BEGIN Exercise materials

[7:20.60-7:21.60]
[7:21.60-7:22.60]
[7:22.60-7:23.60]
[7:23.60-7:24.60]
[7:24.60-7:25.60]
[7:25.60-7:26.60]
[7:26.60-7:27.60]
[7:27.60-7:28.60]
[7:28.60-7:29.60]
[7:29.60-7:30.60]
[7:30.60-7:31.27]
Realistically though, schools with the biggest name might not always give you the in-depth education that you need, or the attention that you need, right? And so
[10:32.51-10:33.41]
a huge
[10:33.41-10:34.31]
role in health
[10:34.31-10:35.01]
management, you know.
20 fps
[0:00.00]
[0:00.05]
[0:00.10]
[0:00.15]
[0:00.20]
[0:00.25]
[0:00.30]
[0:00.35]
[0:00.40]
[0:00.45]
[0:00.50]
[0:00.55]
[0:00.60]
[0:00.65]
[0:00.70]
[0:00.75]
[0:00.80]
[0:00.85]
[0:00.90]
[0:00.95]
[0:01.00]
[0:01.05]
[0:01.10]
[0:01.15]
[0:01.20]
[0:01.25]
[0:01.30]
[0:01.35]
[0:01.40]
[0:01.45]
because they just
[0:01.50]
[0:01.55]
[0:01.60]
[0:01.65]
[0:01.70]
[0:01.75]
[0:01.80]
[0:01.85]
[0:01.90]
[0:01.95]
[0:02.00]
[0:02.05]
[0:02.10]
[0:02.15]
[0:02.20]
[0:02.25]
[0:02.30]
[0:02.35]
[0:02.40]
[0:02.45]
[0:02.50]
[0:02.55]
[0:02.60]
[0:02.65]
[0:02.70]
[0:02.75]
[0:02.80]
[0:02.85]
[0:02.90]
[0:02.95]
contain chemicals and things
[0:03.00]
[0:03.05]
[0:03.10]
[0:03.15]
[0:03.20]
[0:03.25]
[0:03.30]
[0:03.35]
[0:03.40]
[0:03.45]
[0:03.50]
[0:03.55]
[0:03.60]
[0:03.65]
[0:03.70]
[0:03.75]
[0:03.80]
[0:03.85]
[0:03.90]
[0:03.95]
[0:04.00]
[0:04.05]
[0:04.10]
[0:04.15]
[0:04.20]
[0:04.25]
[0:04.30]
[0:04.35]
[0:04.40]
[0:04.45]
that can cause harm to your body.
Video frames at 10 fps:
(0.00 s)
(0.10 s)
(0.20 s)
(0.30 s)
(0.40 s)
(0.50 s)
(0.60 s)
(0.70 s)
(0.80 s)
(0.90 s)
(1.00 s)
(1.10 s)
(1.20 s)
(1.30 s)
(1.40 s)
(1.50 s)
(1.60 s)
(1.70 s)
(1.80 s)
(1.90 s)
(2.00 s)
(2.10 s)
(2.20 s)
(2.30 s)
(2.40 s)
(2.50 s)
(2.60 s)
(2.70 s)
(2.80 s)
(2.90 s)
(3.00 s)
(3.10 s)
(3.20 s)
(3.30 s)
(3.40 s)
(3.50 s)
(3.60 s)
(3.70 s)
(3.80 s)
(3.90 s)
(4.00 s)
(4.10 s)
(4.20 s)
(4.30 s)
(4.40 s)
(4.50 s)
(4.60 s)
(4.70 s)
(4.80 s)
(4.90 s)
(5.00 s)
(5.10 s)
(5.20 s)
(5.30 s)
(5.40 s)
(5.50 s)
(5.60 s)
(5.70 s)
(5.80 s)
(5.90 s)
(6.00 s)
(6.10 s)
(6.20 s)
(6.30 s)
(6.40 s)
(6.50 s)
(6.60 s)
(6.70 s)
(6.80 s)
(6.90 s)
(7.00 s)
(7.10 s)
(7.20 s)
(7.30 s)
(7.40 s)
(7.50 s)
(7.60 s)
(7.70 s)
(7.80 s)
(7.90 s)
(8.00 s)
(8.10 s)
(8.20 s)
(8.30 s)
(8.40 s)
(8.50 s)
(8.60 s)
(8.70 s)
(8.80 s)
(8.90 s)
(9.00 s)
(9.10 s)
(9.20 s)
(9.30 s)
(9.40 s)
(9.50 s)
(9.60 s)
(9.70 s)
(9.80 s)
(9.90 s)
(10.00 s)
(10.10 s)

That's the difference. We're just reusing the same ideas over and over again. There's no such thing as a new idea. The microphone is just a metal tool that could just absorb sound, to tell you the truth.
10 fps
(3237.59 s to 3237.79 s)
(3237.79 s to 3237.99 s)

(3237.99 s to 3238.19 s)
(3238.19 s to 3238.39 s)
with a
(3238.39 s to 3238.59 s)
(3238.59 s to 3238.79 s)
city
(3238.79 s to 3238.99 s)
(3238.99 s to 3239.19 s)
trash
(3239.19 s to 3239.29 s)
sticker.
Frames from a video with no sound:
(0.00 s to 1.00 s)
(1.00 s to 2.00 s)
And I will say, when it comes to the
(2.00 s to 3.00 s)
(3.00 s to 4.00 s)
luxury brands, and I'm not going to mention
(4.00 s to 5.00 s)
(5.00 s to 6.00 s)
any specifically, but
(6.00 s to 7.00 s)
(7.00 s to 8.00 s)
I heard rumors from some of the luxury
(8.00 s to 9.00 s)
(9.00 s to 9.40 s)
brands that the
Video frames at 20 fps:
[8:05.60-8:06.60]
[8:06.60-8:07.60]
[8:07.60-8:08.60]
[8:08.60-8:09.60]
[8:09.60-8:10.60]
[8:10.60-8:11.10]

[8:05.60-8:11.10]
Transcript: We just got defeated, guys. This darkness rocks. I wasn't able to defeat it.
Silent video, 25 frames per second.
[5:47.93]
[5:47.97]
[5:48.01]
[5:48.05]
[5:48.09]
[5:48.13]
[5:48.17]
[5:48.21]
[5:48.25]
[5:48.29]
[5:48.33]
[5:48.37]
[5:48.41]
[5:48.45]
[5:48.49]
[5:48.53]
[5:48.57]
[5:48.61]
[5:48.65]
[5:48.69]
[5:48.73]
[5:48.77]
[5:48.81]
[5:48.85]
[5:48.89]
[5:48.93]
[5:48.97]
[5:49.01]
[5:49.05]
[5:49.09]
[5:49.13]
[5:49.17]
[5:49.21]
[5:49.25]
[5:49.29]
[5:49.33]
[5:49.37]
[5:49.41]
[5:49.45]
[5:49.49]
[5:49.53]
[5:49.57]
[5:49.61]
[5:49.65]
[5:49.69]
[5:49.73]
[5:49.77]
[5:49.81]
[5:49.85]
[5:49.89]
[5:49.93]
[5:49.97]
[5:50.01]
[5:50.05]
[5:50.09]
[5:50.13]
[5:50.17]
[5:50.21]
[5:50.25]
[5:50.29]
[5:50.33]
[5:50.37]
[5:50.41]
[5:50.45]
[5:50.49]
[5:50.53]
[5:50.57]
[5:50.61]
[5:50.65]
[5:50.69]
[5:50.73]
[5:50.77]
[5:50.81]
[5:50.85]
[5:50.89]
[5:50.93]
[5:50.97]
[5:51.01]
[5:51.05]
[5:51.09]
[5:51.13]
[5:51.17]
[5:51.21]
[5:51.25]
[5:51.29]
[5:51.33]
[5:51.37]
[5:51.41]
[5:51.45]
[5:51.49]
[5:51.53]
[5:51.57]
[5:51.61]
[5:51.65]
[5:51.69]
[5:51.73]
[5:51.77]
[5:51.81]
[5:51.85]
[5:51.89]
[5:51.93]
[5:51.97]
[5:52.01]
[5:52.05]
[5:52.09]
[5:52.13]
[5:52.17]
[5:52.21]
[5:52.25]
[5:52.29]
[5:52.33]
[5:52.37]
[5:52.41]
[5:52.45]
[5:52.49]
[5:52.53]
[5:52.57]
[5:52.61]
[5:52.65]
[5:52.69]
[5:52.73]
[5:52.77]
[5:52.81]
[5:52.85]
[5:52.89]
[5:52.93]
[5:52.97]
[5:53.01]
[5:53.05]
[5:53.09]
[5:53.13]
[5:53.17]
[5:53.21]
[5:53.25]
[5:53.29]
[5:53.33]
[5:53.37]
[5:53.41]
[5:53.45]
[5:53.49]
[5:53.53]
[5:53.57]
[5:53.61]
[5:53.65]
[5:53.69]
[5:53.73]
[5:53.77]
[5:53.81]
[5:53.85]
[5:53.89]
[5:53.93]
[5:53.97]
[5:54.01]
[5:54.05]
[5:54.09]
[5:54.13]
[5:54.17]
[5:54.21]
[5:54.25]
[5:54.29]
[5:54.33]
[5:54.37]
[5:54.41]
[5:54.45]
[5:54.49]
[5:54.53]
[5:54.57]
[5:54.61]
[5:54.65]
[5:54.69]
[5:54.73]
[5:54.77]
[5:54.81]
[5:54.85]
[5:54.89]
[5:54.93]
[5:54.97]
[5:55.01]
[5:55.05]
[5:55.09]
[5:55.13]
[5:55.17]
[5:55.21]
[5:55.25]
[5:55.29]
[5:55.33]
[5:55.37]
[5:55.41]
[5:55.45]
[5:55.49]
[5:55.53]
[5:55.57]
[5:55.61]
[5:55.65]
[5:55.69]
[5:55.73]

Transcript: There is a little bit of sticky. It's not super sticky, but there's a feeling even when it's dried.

END Exercise materials

Retype the entries exactly from the first line, stopping after the line with "[7:29.60-7:30.60]".

[7:20.60-7:21.60]
[7:21.60-7:22.60]
[7:22.60-7:23.60]
[7:23.60-7:24.60]
[7:24.60-7:25.60]
[7:25.60-7:26.60]
[7:26.60-7:27.60]
[7:27.60-7:28.60]
[7:28.60-7:29.60]
[7:29.60-7:30.60]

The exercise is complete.